# GIVEN RECORDS
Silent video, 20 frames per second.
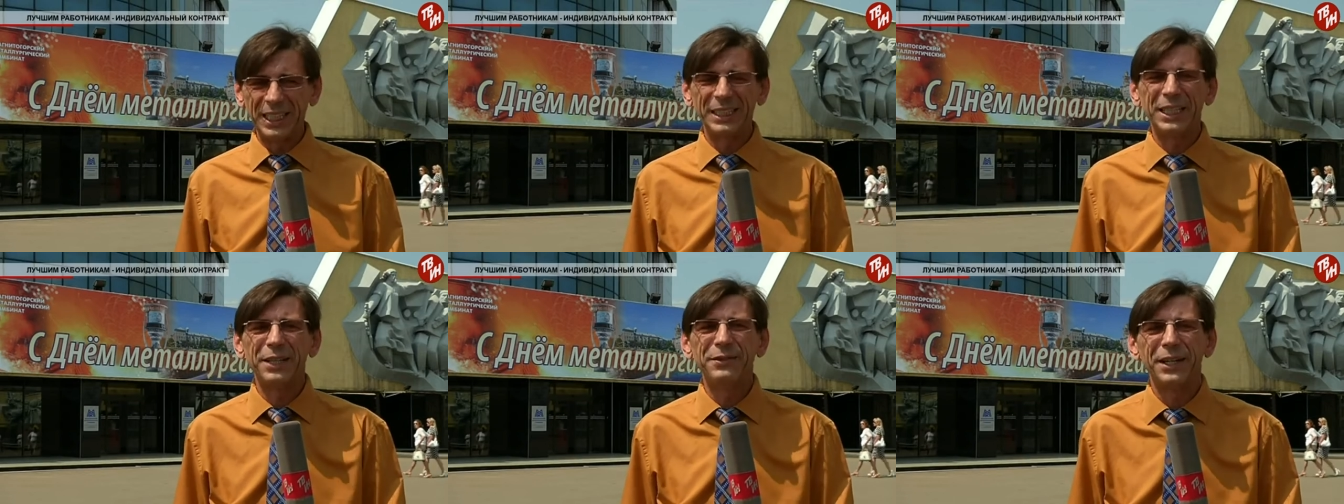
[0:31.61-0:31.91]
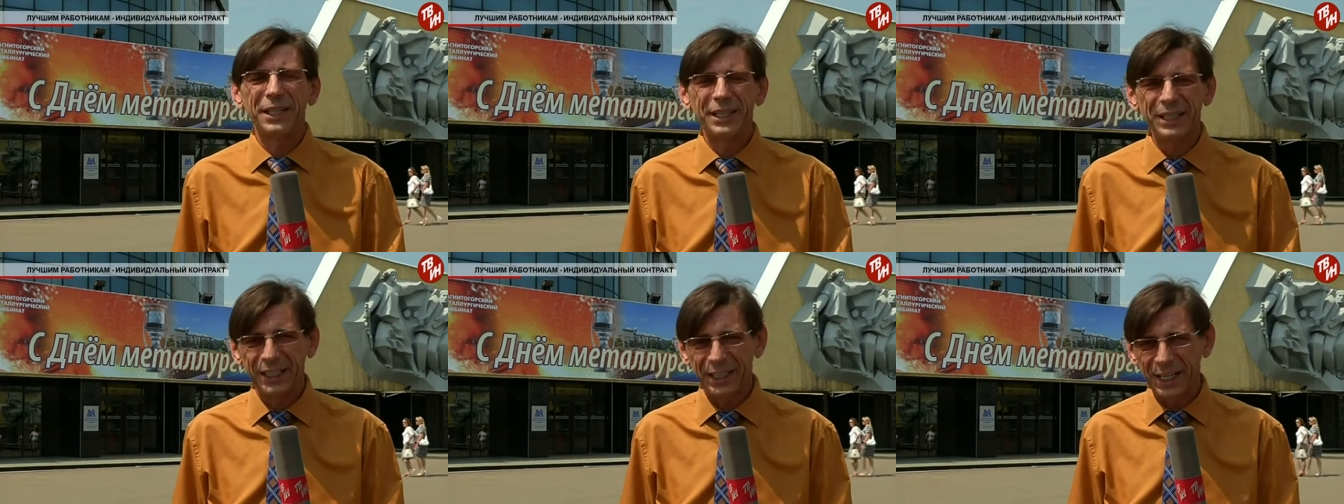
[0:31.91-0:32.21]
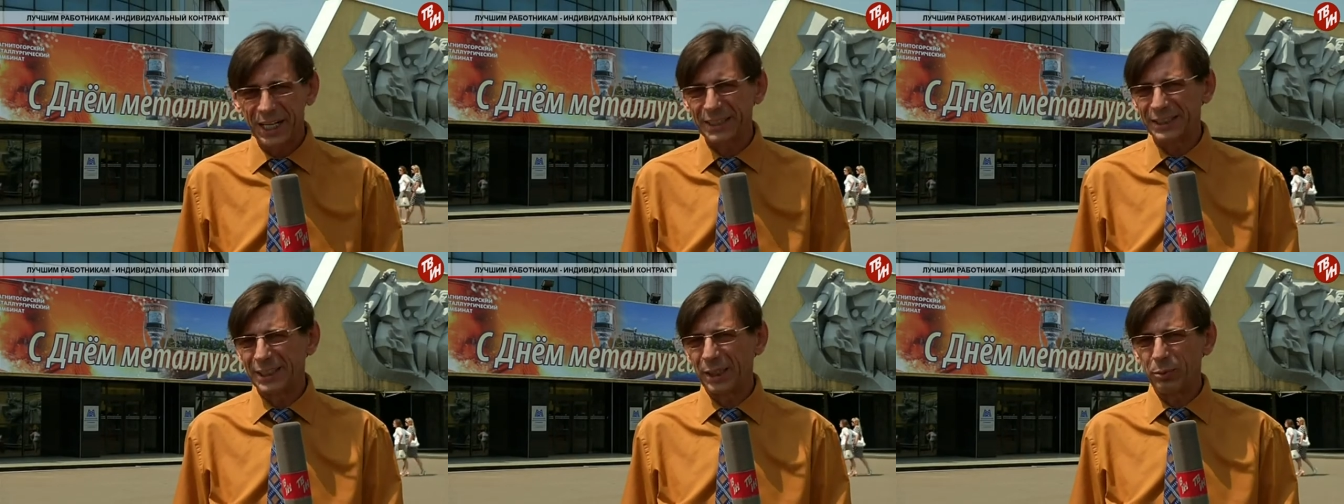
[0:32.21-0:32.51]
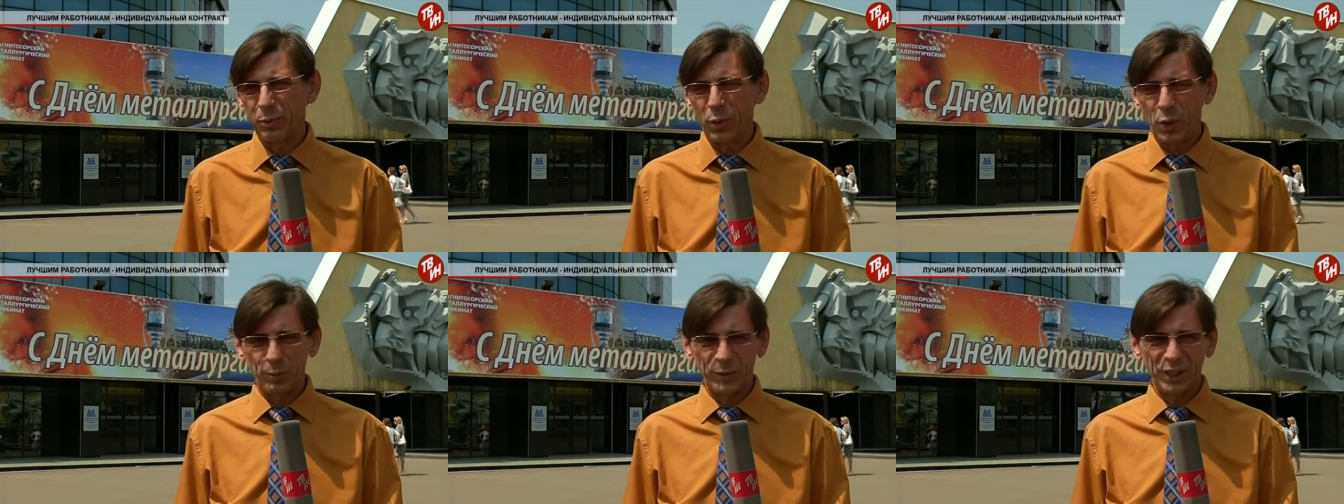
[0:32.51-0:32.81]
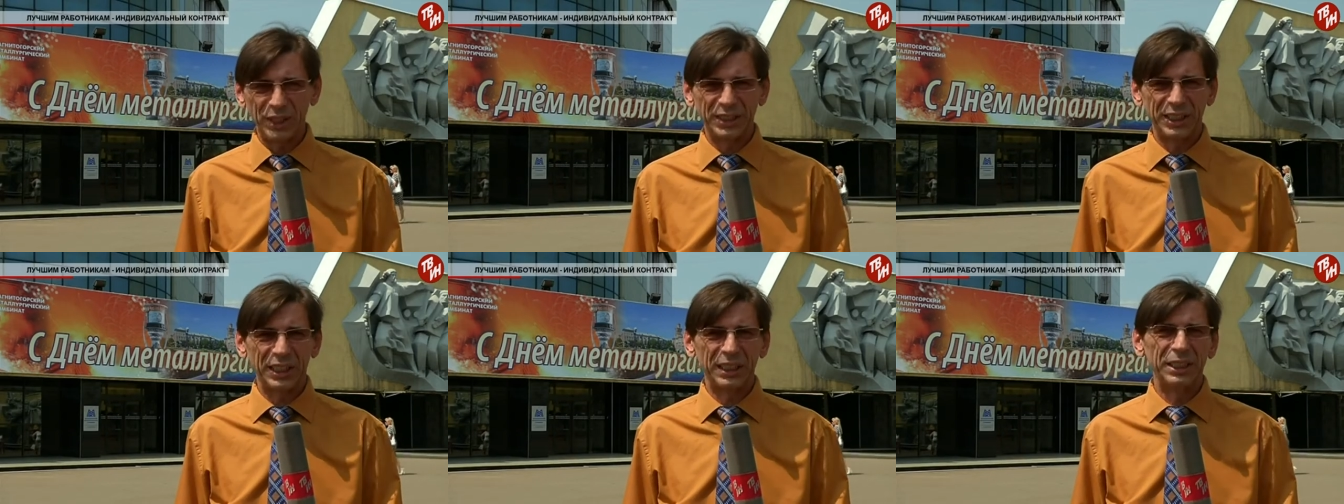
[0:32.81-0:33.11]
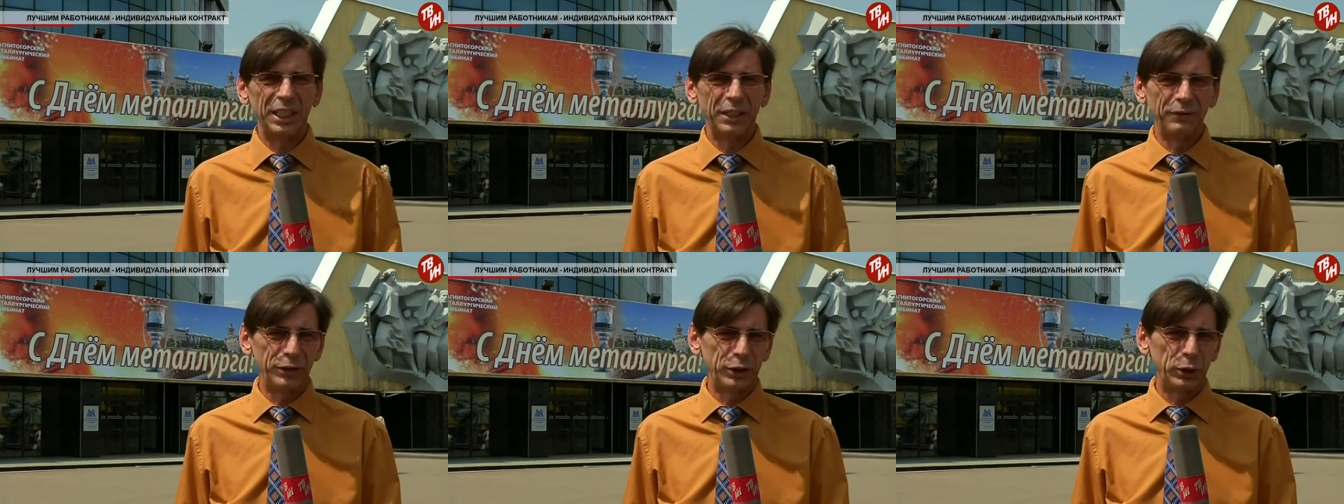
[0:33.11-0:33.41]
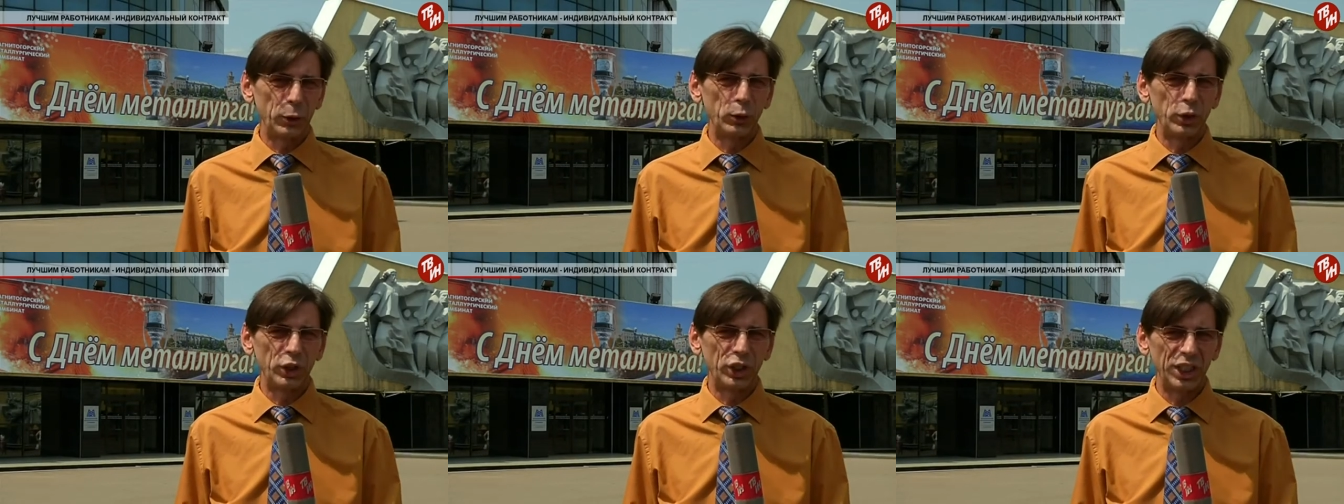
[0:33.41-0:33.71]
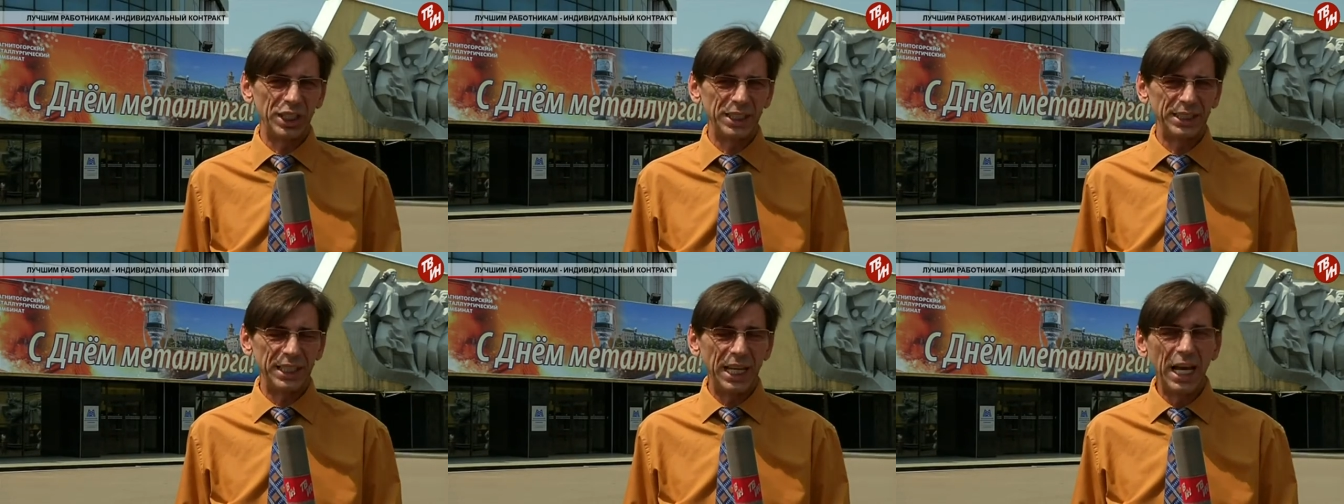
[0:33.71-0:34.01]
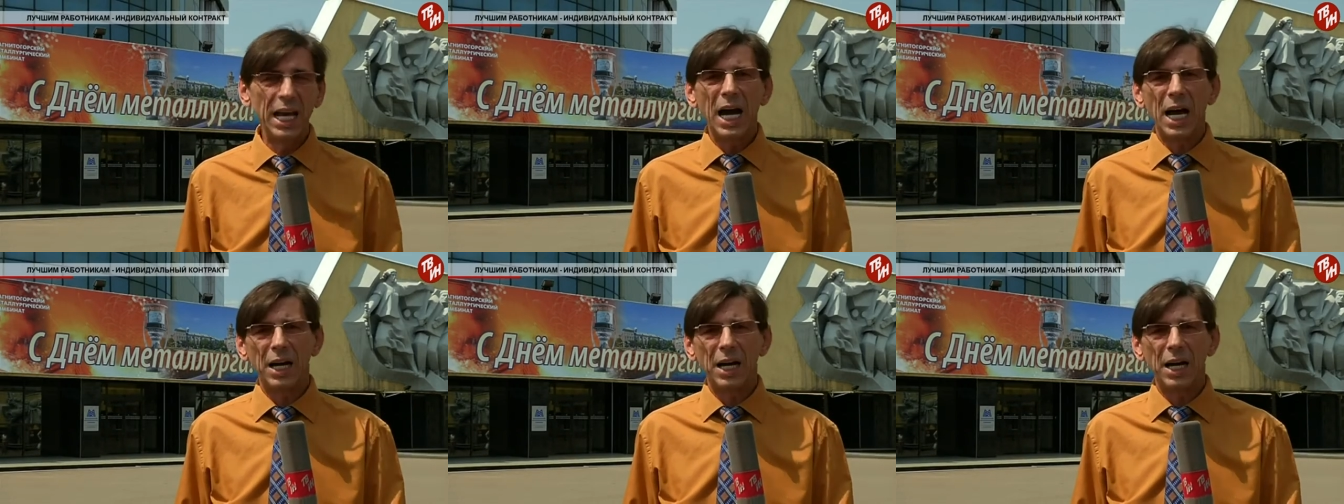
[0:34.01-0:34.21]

наверняка запомнится на всю жизнь.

# EXERCISE OBJECTIVE
Give again the lines from the line that contains "[0:32.21-0:32.51]" through the last line of the material above, exactly and with both ends included. Omit the pictures.

# TASK ANSWER
[0:32.21-0:32.51]
[0:32.51-0:32.81]
[0:32.81-0:33.11]
[0:33.11-0:33.41]
[0:33.41-0:33.71]
[0:33.71-0:34.01]
[0:34.01-0:34.21]

наверняка запомнится на всю жизнь.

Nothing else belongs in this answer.